B: You are active in “Women and Science”. Can you tell us what you do there and why you do it?
CM : I observe that we are still far from gender equality. In chemistry, we have a fairly good representation of women. In my laboratory, which corresponds well to national observations, there are 40% women. But in science in general, they are few.
One goal of “Women and Science” is to encourage young people, and particularly girls, to engage in scientific careers. I am on the board of directors, in charge of the website, and I coordinate with other people the activities in the Toulouse region. I am quite involved in interventions with schoolchildren, in high school or college classes: we talk regarding our backgrounds or we do workshops on stereotypes, small workshops to make young people aware of stereotypes, to understand what is is and what it can imply in career choices.

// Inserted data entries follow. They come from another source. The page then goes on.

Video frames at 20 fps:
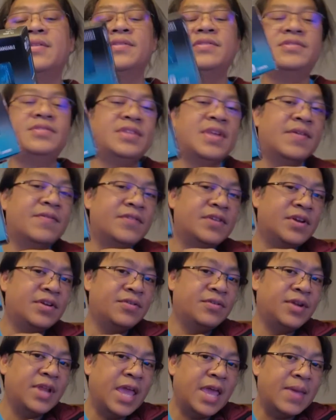
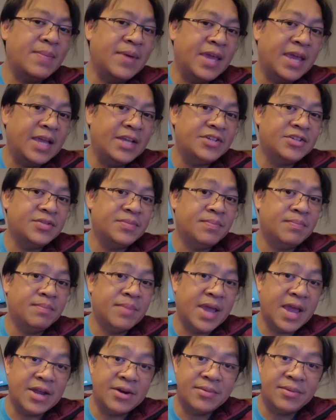700 mAh
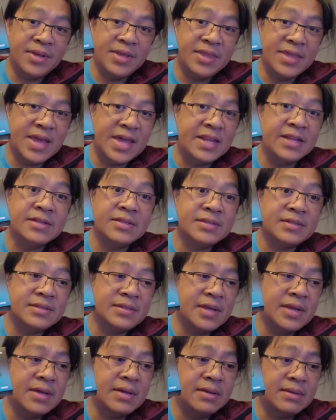battery. That is
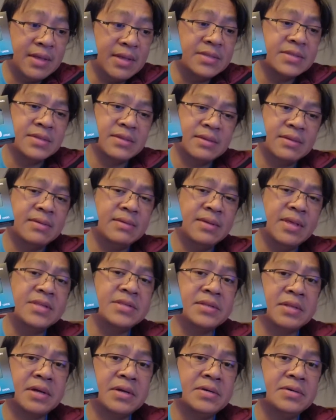
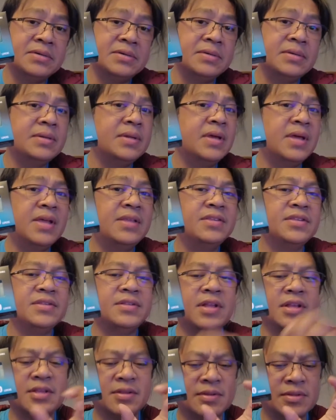that's large. That's just
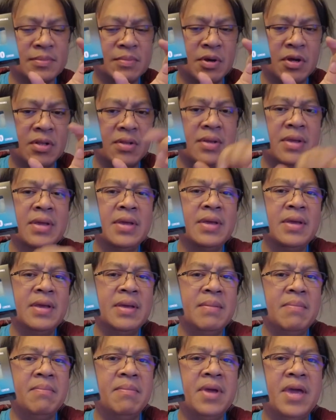like a small
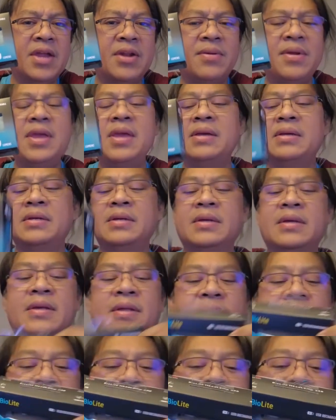battery.
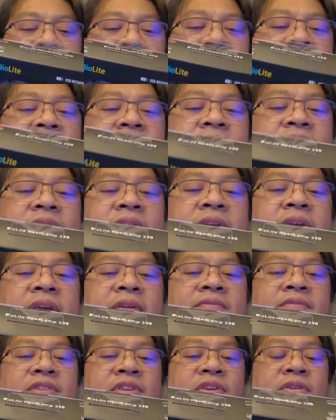This one actually
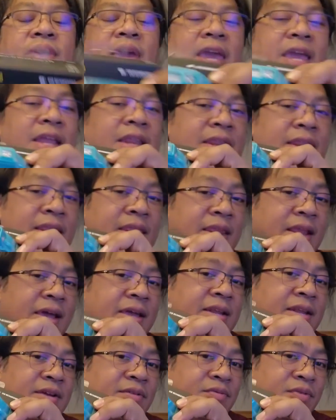gives you a
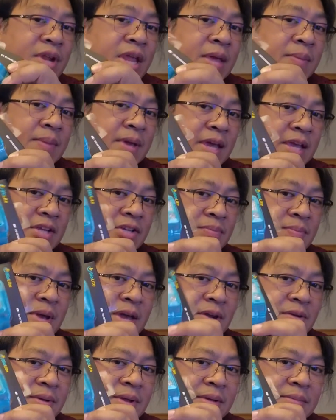900 mAh
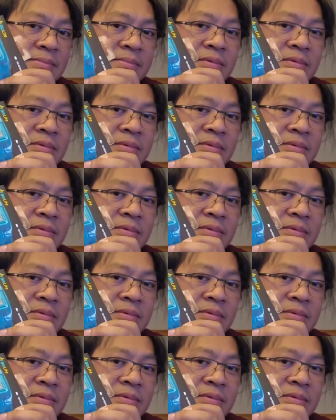battery,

In 2019, we developed a game, Mendeleiev, for the celebration of 150 years of the periodic classification of the elements by Mendeleïev. We use it to highlight historical or contemporary women scientists: we have a table and we discover both the usefulness of the elements and the women scientists who have worked on these elements. We are digitizing this game.
The association also carries out many other actions such as exhibitions, booklets, etc.
B: Programming is a key part of your job; do you program yourself?
CM : I love programming. But since I spend a lot of time coaching, traveling, and attending meetings, I have less time to do it myself. I am the doctoral students who do this. Depending on their skill and appetite, I program more or less.
B: Where do the doctoral students who join your team come from? Are they chemists to begin with?
CM : Many come from all over the world: Morocco, Greece, India. They are physicists or chemists. I even have a student in computer science degree in L3 who is doing an internship with me.
B: Are there any research topics in computer science that are particularly important to you?
CM : At the moment, we are wondering what machine learning might bring to our field of research. For example, to model, we need to know the interactions between particles. Colleagues are trying to see if we might do automatic learning of force fields. We are not equipped to attack these problems, so we collaborate with computer scientists.